This project aims to improve fraud detection systems in e-commerce, partnering with IEEE-CIS and Vesta Corporation to analyze a large dataset of real-world transactions.
Dataset
Size: 590,540 transactions, 434 features.
Key Features: Transaction amount, transaction time, card details, address, distance, email domains, and various anonymized features.
Exploratory Data Analysis
Transaction Amounts: Log transformation revealed clear distinctions between fraudulent and non-fraudulent transactions.
Timing Patterns: Fraudulent transactions often occurred at irregular hours.
Feature Importance: PCA reduced multicollinearity, highlighting key features like 'TransactionAmt' and 'TransactionDT'.
Challenges
Imbalanced Data: The dataset exhibited a significant imbalance between fraudulent and non-fraudulent transactions, posing challenges for effective model training. Due to the many anonymous or encoded features, techniques like SMOTE were not applicable since they require knowledge of the feature meanings. Consequently, we relied heavily on comprehensive feature selection techniques and specific models capable of handling imbalanced data.
Feature Selection: Choosing the most relevant features from a large set of 434 features required extensive visual analysis and dimensionality reduction techniques like PCA and Random Forest feature importance.
Model Selection
Objective: Balance recall and precision to minimize false positives and maximize fraud detection.
Hyperparameter Tuning: Grid search for Random Forest, Logistic Regression, and XGBoost.
Random Forest: ROC-AUC 0.89
Logistic Regression: ROC-AUC 0.51
XGBoost: ROC-AUC 0.88
Precision-Recall Analysis
Threshold Experimentation: XGBoost maintained better stability and performance across different thresholds, chosen as the final model.
Final Model Choice
The XGBoost model was chosen for its robust performance and balanced precision-recall metrics, making it effective for fraud detection.
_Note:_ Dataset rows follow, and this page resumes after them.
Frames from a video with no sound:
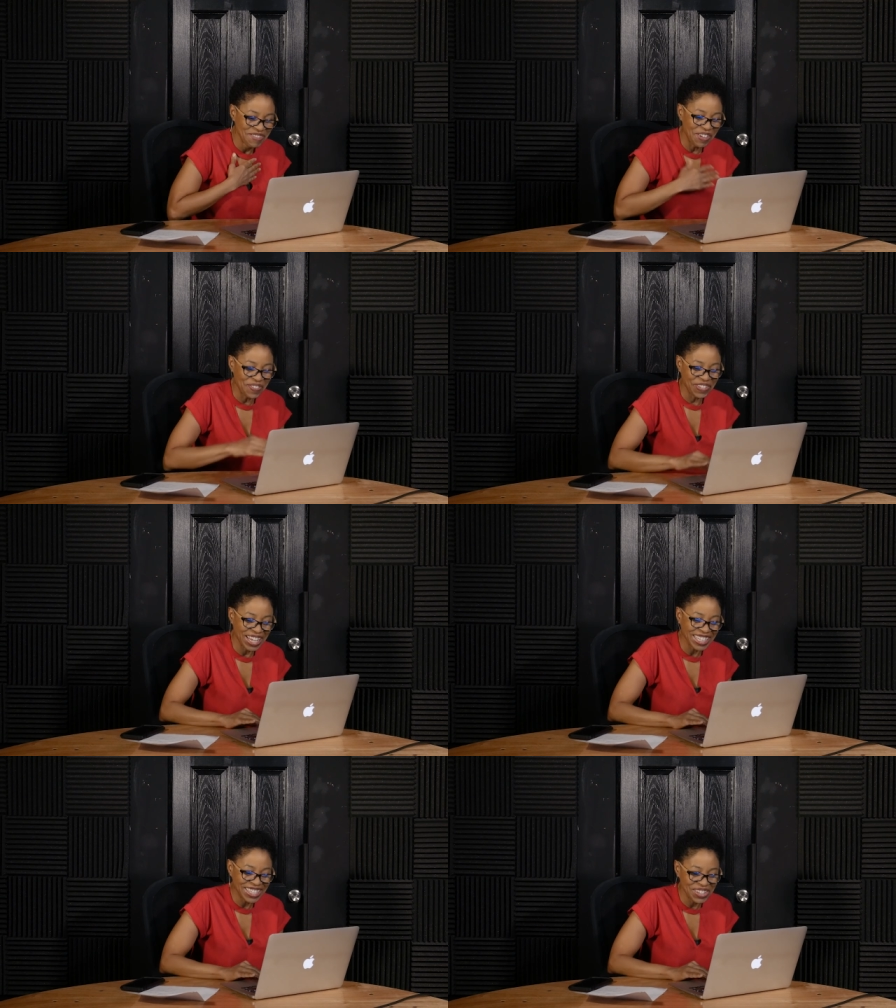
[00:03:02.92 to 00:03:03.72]
But
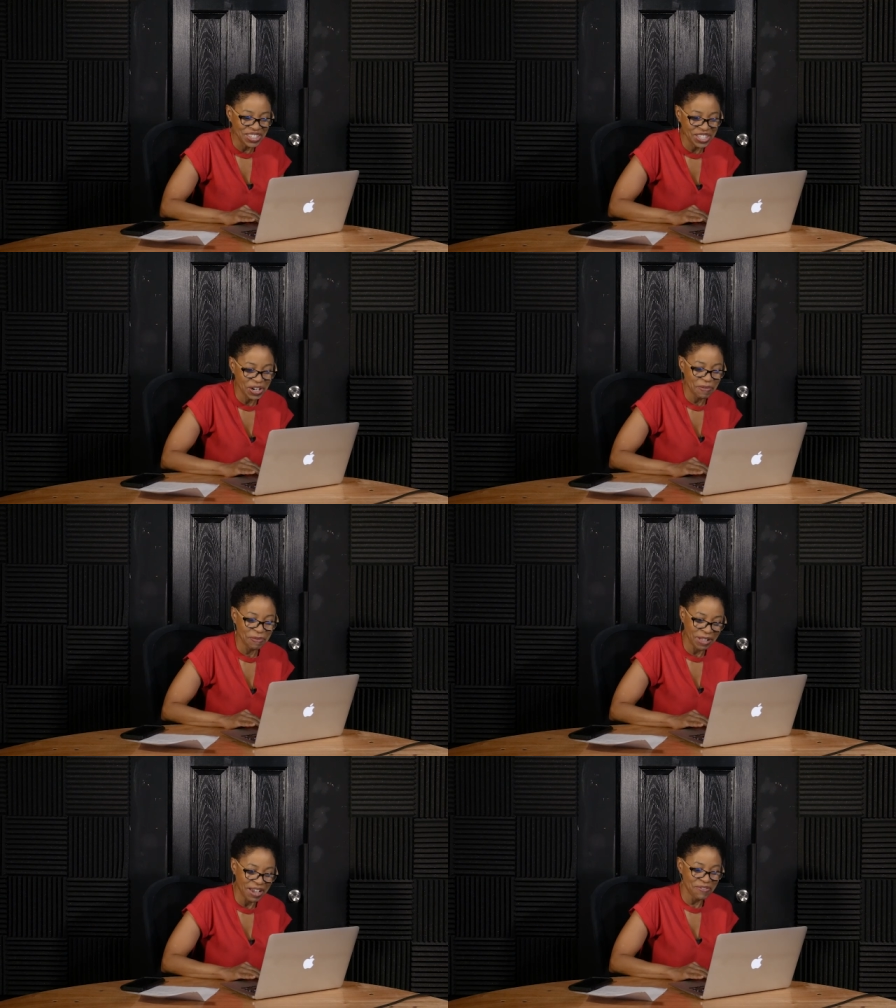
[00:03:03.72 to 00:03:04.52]
Franklin uses her
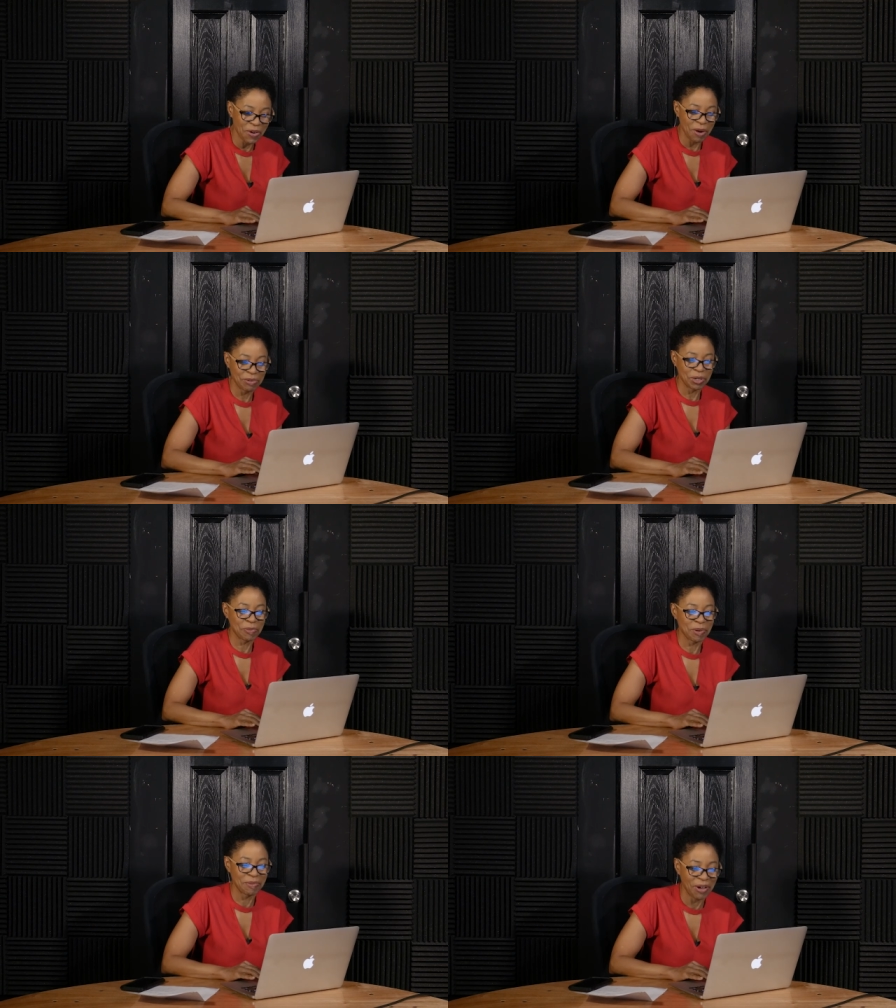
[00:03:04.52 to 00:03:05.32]
platform to
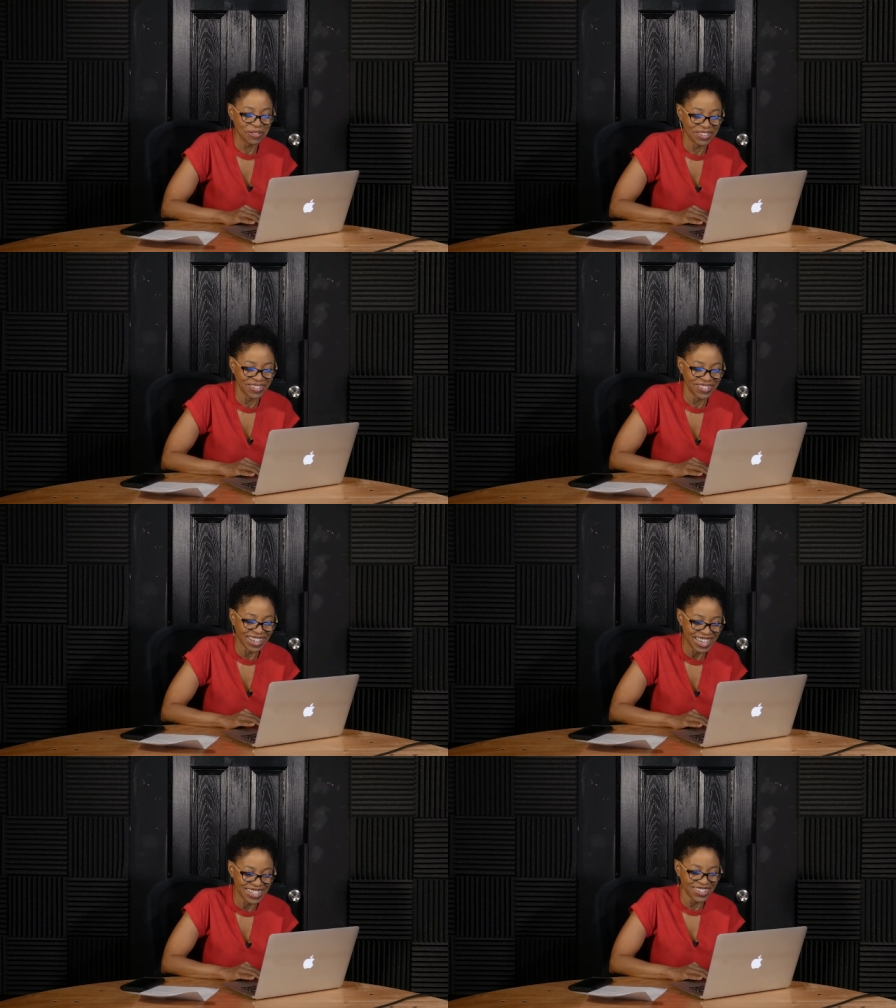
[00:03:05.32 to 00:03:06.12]
promote the
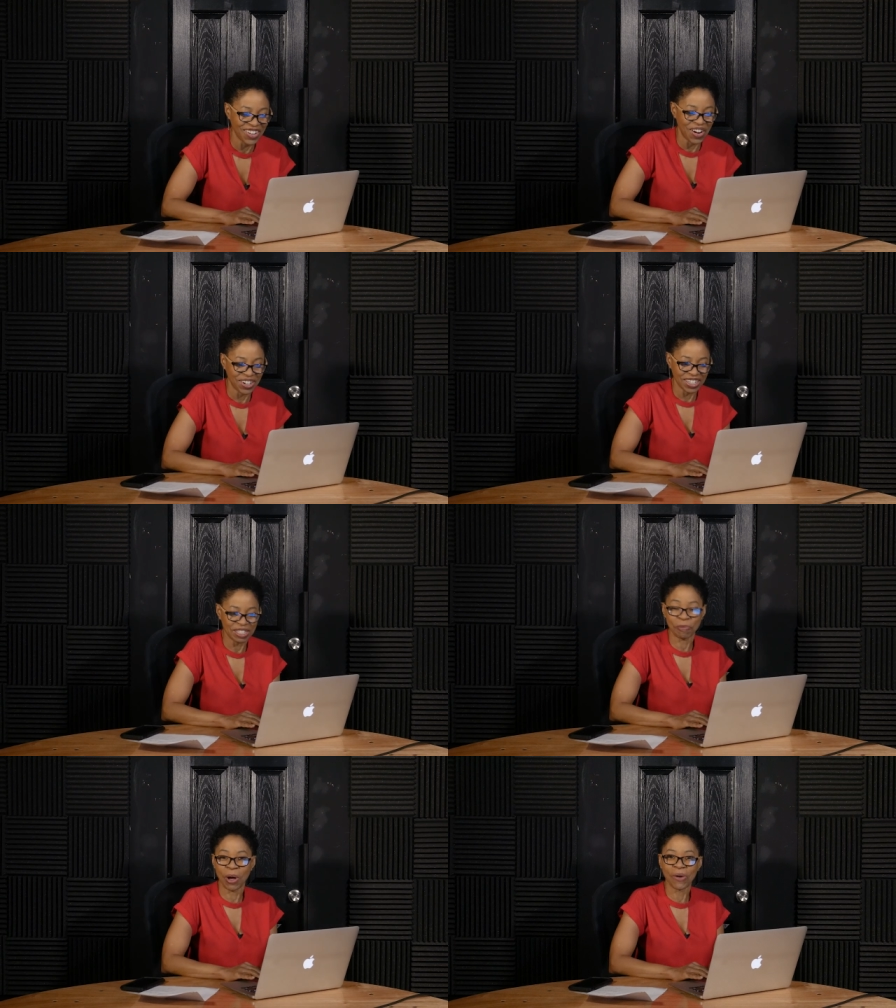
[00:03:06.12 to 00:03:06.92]
occasional
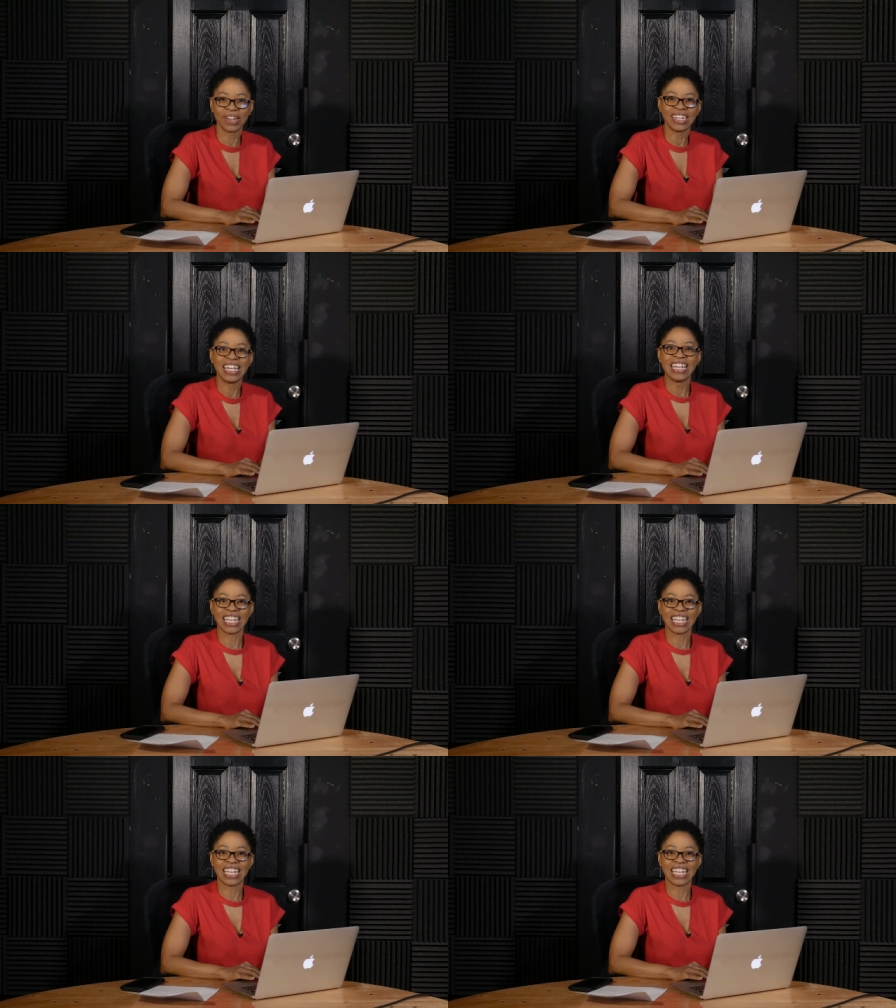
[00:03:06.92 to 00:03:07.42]
artist, poet,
The model demonstrated a strong F1-score of 0.76, with nearly equal precision and recall scores for both classes and an overall accuracy of 81%.
Further Work
Model Integration: Explore ensembling Random Forest and XGBoost.
Real-Time Deployment: Evaluate the model in a live environment for real-time fraud detection.
This project enhances fraud detection accuracy, ensuring robust protection and minimizing disruptions for genuine users.